What bothers me is there's always a window, probably fifteen minutes, where I can feel the drift downward start and I fight it; I don't mean to, but I don't like the loss of control of my body. I'm picky with everything, even with how I sleep; I want it fast and I want the amnesia that doesn't let me remember how it happened. It makes me wonder if I always fight it and just don't remember it, or if sometimes I'm tired even after I've slept for hours, if I was fighting it the entire time.
It's kind of terrifying, come to think of it, especially when I read about it and discovered sleep-paralysis (now that was a moment I won't forget); lucid dreaming (what if I don't like what I'm dreaming? What if I want out?); seriously, I create my own issues when it comes to sleep. But--but years ago, while I was in X-Men (and I notice these days I chart my life in my fandoms; it's the most accurate measure of time I've ever used), I had a jaw infection that kept me up two days straight and also, wow, I can honestly state that was worse than labor, and labor I do not remember fondly). I took a hydrocodone when I got home and in fifteen minutes hit the couch like a rock; now that, I didn't fight. I remember the utter, unbreathing gratitude of it when I could shut down my body and my head and just rest. I don't even know if I dreamed. It was good. That was good.
I'm irritable when I don't get enough sleep, but I'm worse when I get too much. That's purely psychological; I associate sleep with depression, because I was doing eighteen hours a day sleep then and the conditioning sticks.

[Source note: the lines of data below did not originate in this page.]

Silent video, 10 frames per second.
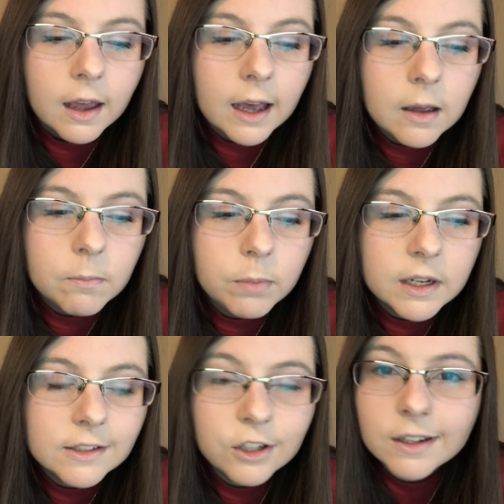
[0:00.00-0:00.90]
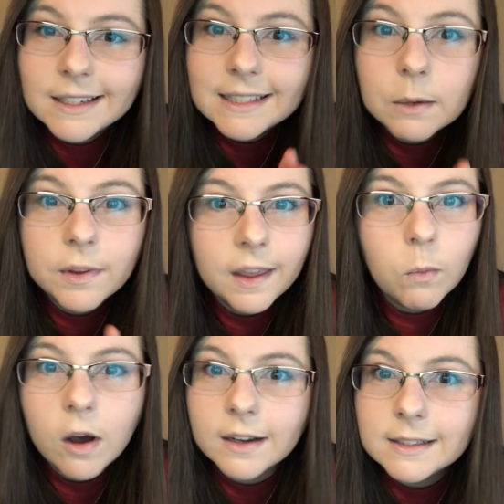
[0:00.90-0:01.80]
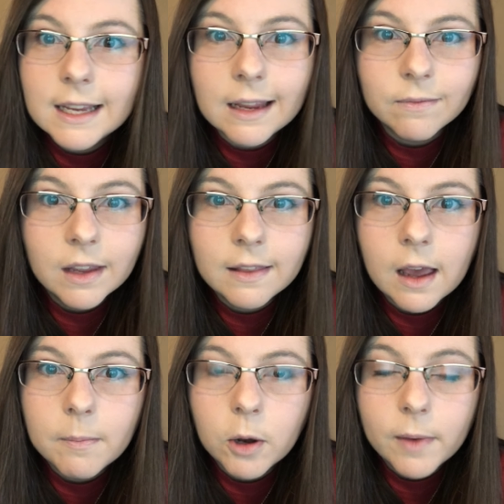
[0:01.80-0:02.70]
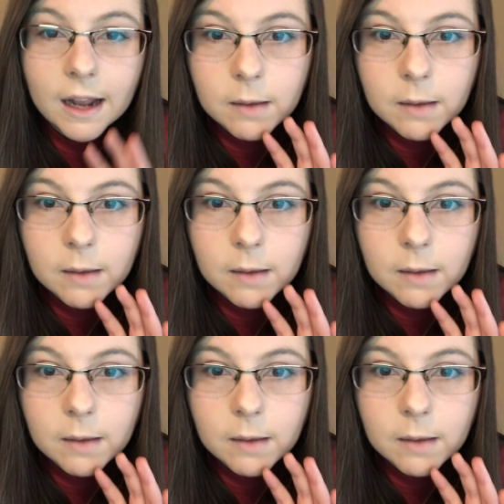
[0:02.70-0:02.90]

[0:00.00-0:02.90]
Um, because they're going to see what they want to see in that moment.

The thinking is narrative--the stuff that keeps me awake, that is. Like I said, not useful but weirdly entertaining, and insomnia aside, that can keep me in bed, following the story wherever it might lead. Pretty sure I drift in and out some during that, when I lose a train of thought and feel blank space behind it and know something was there that's not anymore. I wrote about John and Ronon for hours in my head before I poured it into the words that shaped it come daylight, and there's so much that never met the page and never will. There's a history I can feel sometimes that I've forgotten; I know there are reasons for some of what I wrote, but I don't remember them because they were the seconds before I fought my body and lost. It's fascinating to wonder how often it happens. I wonder how much I write before I ever touch a keyboard, how much is clinging to the back of my mind and spills out so suddenly in a flow I wouldn't stop even if I could. I suppose that could be where it comes from, the sudden starts of need, now, do it now and I usually do, because I'm a creature of pleasure and writing gets me higher than anything I've ever done and can keep me there for days; reading does it too, but I'm read/write and if I'm writing I get them both at once. The story was finished and was taking needed space, and my mind was ready for something new, now, thanks.

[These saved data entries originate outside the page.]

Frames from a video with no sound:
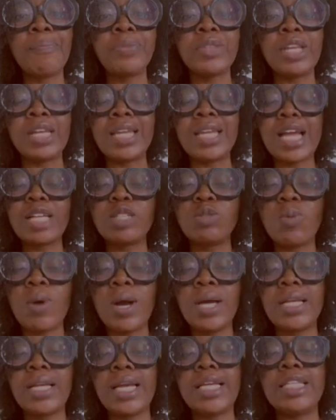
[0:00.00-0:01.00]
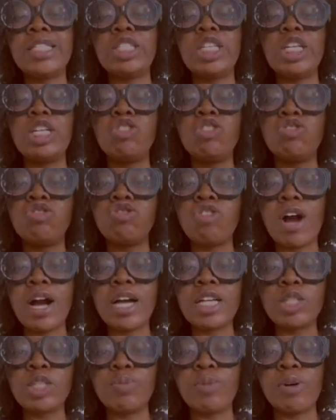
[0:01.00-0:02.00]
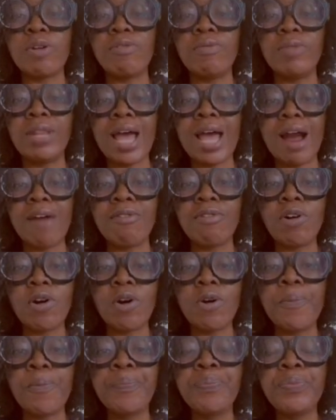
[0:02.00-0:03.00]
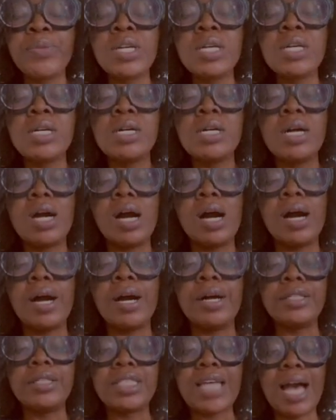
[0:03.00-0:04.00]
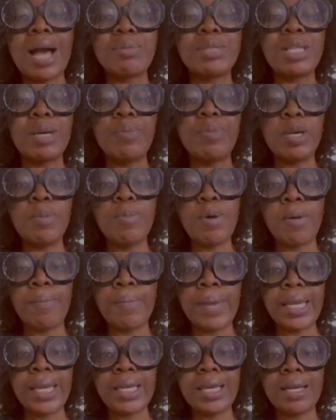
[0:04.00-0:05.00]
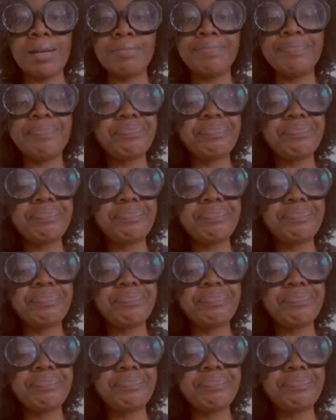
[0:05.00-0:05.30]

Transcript: The next one is these shrugs, bolero tops that people are making.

I'm almost sure there's an argument regarding creativity in this, but damned if I know. I'm too tired to write. But not too tired to think and remember when night was the only time the words came together. Maybe I conditioned myself to that as well. Who the hell knows.
It's not just now though; it's always, like a crowd murmuring in the background of my mind, often with a soundtrack to accompany it, and everything is a story I store away to tell; myself, other people, the occasional strangely realistic dream where that so called supply closet at work is lined with green light and spills over the floor like water toward my feet. Luckily, even when I'm dreaming I know better than to stay around and find out what it is. I run.
And I can tell this day is going to go swimmingly. Probable sad lj posts in the future about my misery. Possibly accompanied with whining.